Data provided.

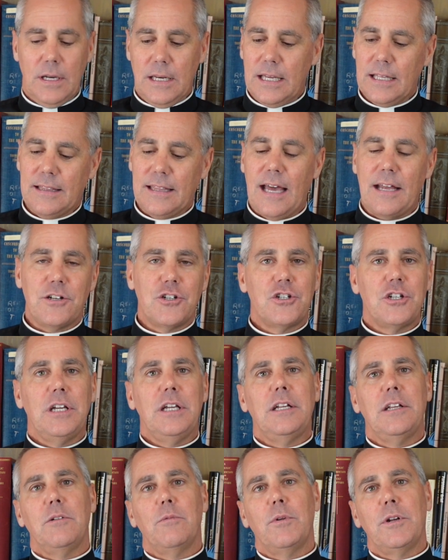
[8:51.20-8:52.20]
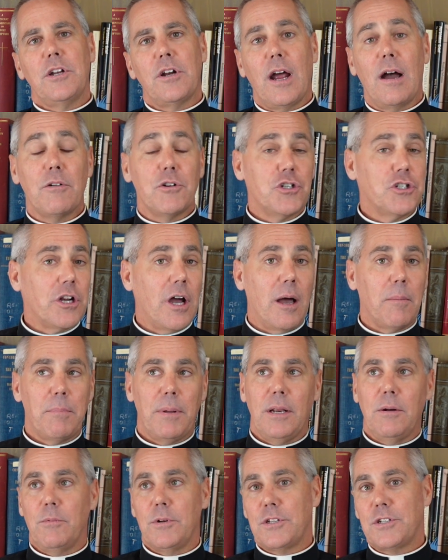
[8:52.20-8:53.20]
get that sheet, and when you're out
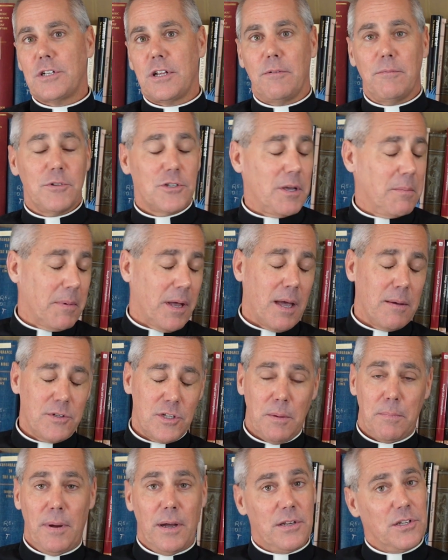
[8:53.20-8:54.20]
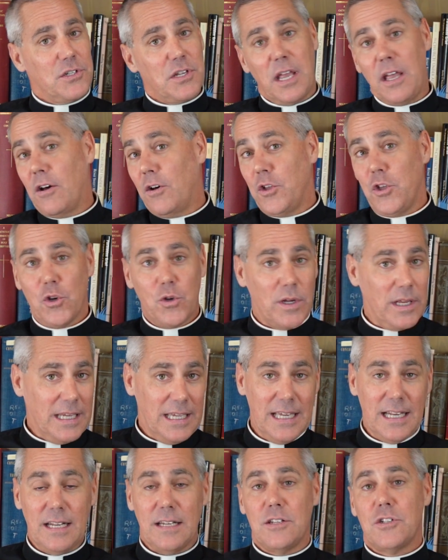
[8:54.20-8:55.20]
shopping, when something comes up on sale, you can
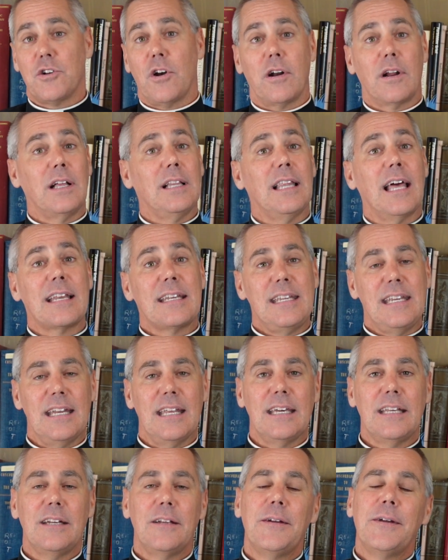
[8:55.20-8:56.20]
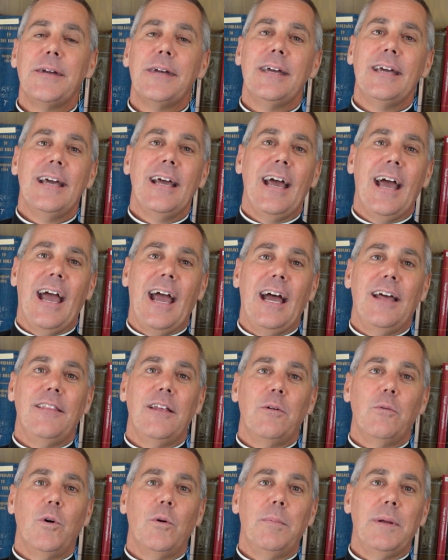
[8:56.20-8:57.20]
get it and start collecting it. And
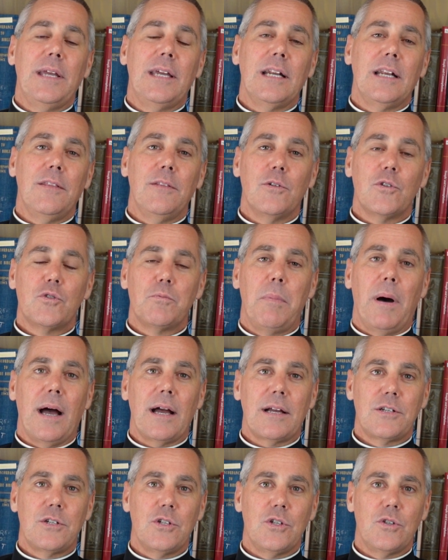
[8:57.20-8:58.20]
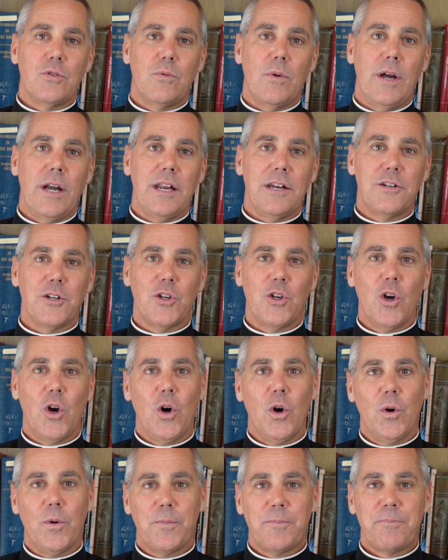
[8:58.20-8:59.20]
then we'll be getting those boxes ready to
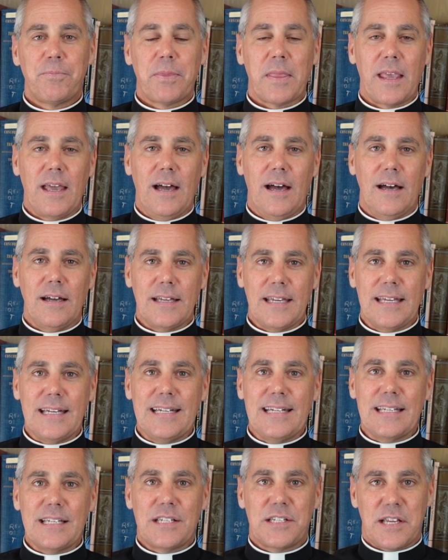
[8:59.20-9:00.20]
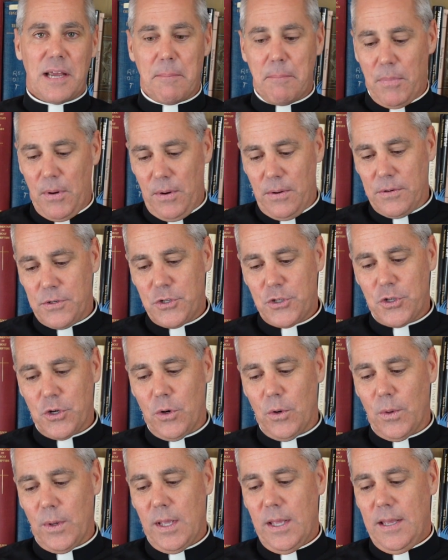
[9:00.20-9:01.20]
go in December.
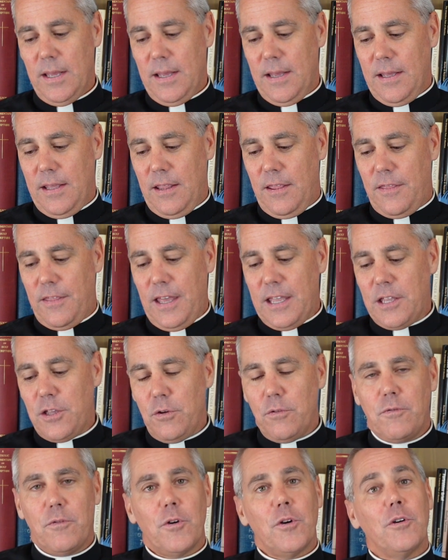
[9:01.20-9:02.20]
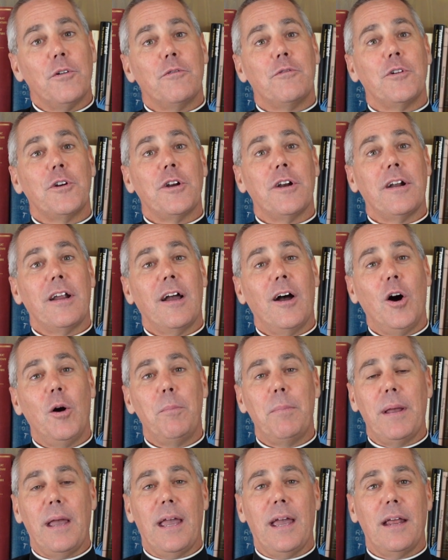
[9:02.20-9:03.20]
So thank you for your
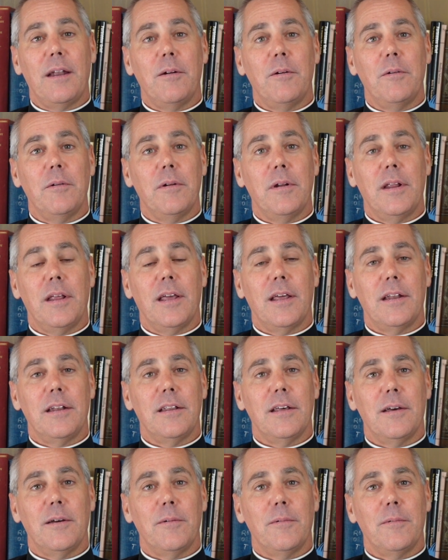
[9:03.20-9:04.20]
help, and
...
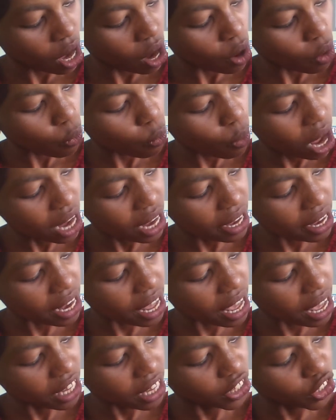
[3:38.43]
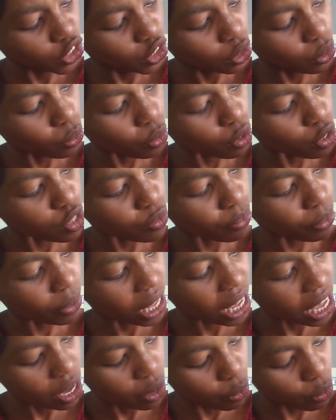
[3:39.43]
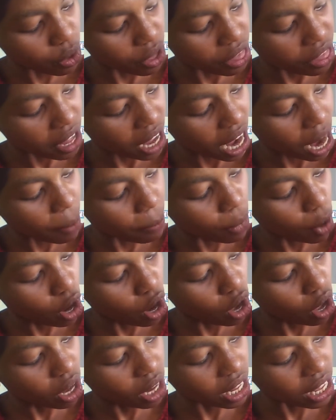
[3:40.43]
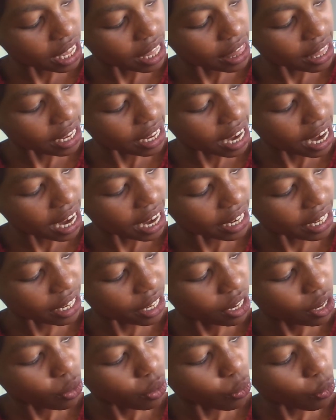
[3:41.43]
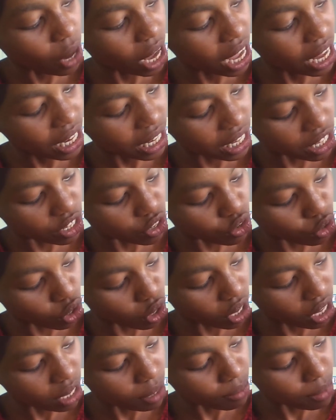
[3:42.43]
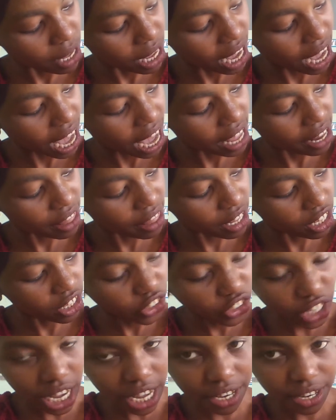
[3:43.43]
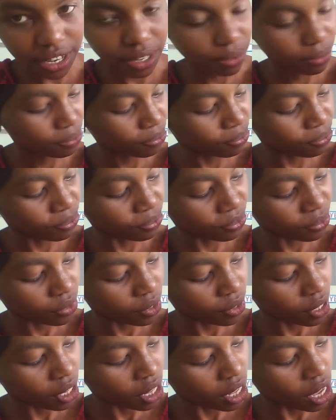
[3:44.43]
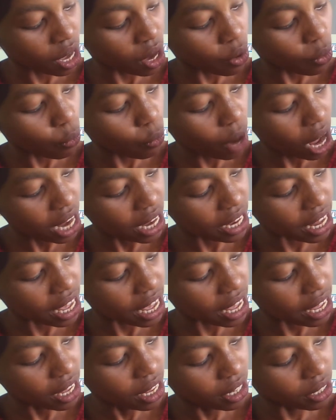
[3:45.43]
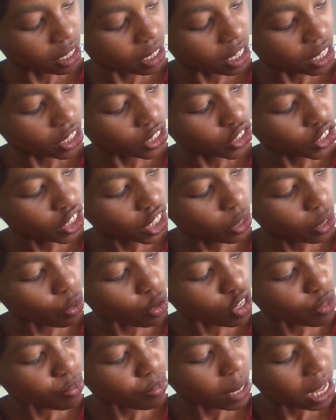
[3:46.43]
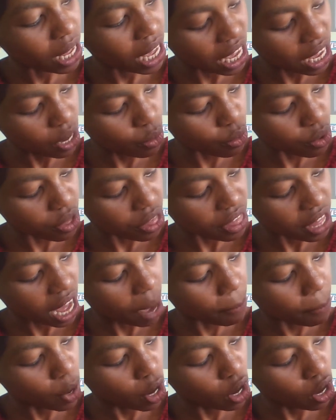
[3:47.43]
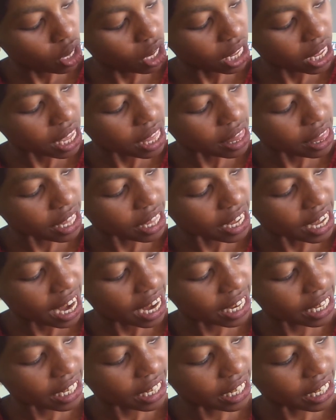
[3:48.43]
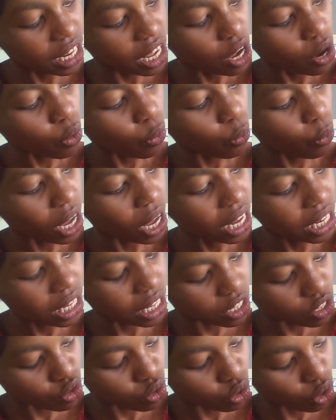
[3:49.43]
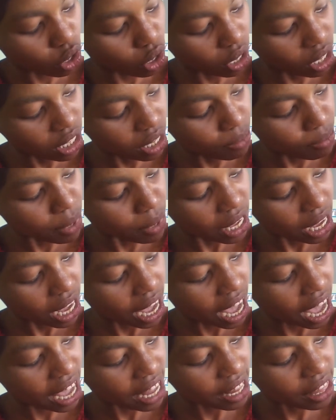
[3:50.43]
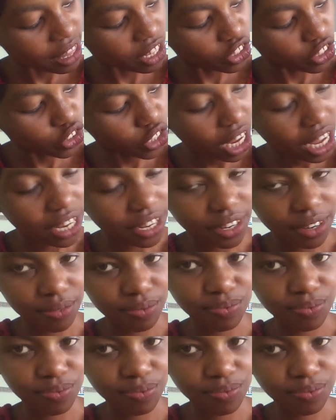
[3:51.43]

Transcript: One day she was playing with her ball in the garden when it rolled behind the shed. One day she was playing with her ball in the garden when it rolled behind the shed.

Assignment.
Although pictures appear among the entries, please set down only the lines from the one with "[8:51.20-8:52.20]" up to and including the one with "[9:01.20-9:02.20]", word for word.

Finished exercise.
[8:51.20-8:52.20]
[8:52.20-8:53.20]
get that sheet, and when you're out
[8:53.20-8:54.20]
[8:54.20-8:55.20]
shopping, when something comes up on sale, you can
[8:55.20-8:56.20]
[8:56.20-8:57.20]
get it and start collecting it. And
[8:57.20-8:58.20]
[8:58.20-8:59.20]
then we'll be getting those boxes ready to
[8:59.20-9:00.20]
[9:00.20-9:01.20]
go in December.
[9:01.20-9:02.20]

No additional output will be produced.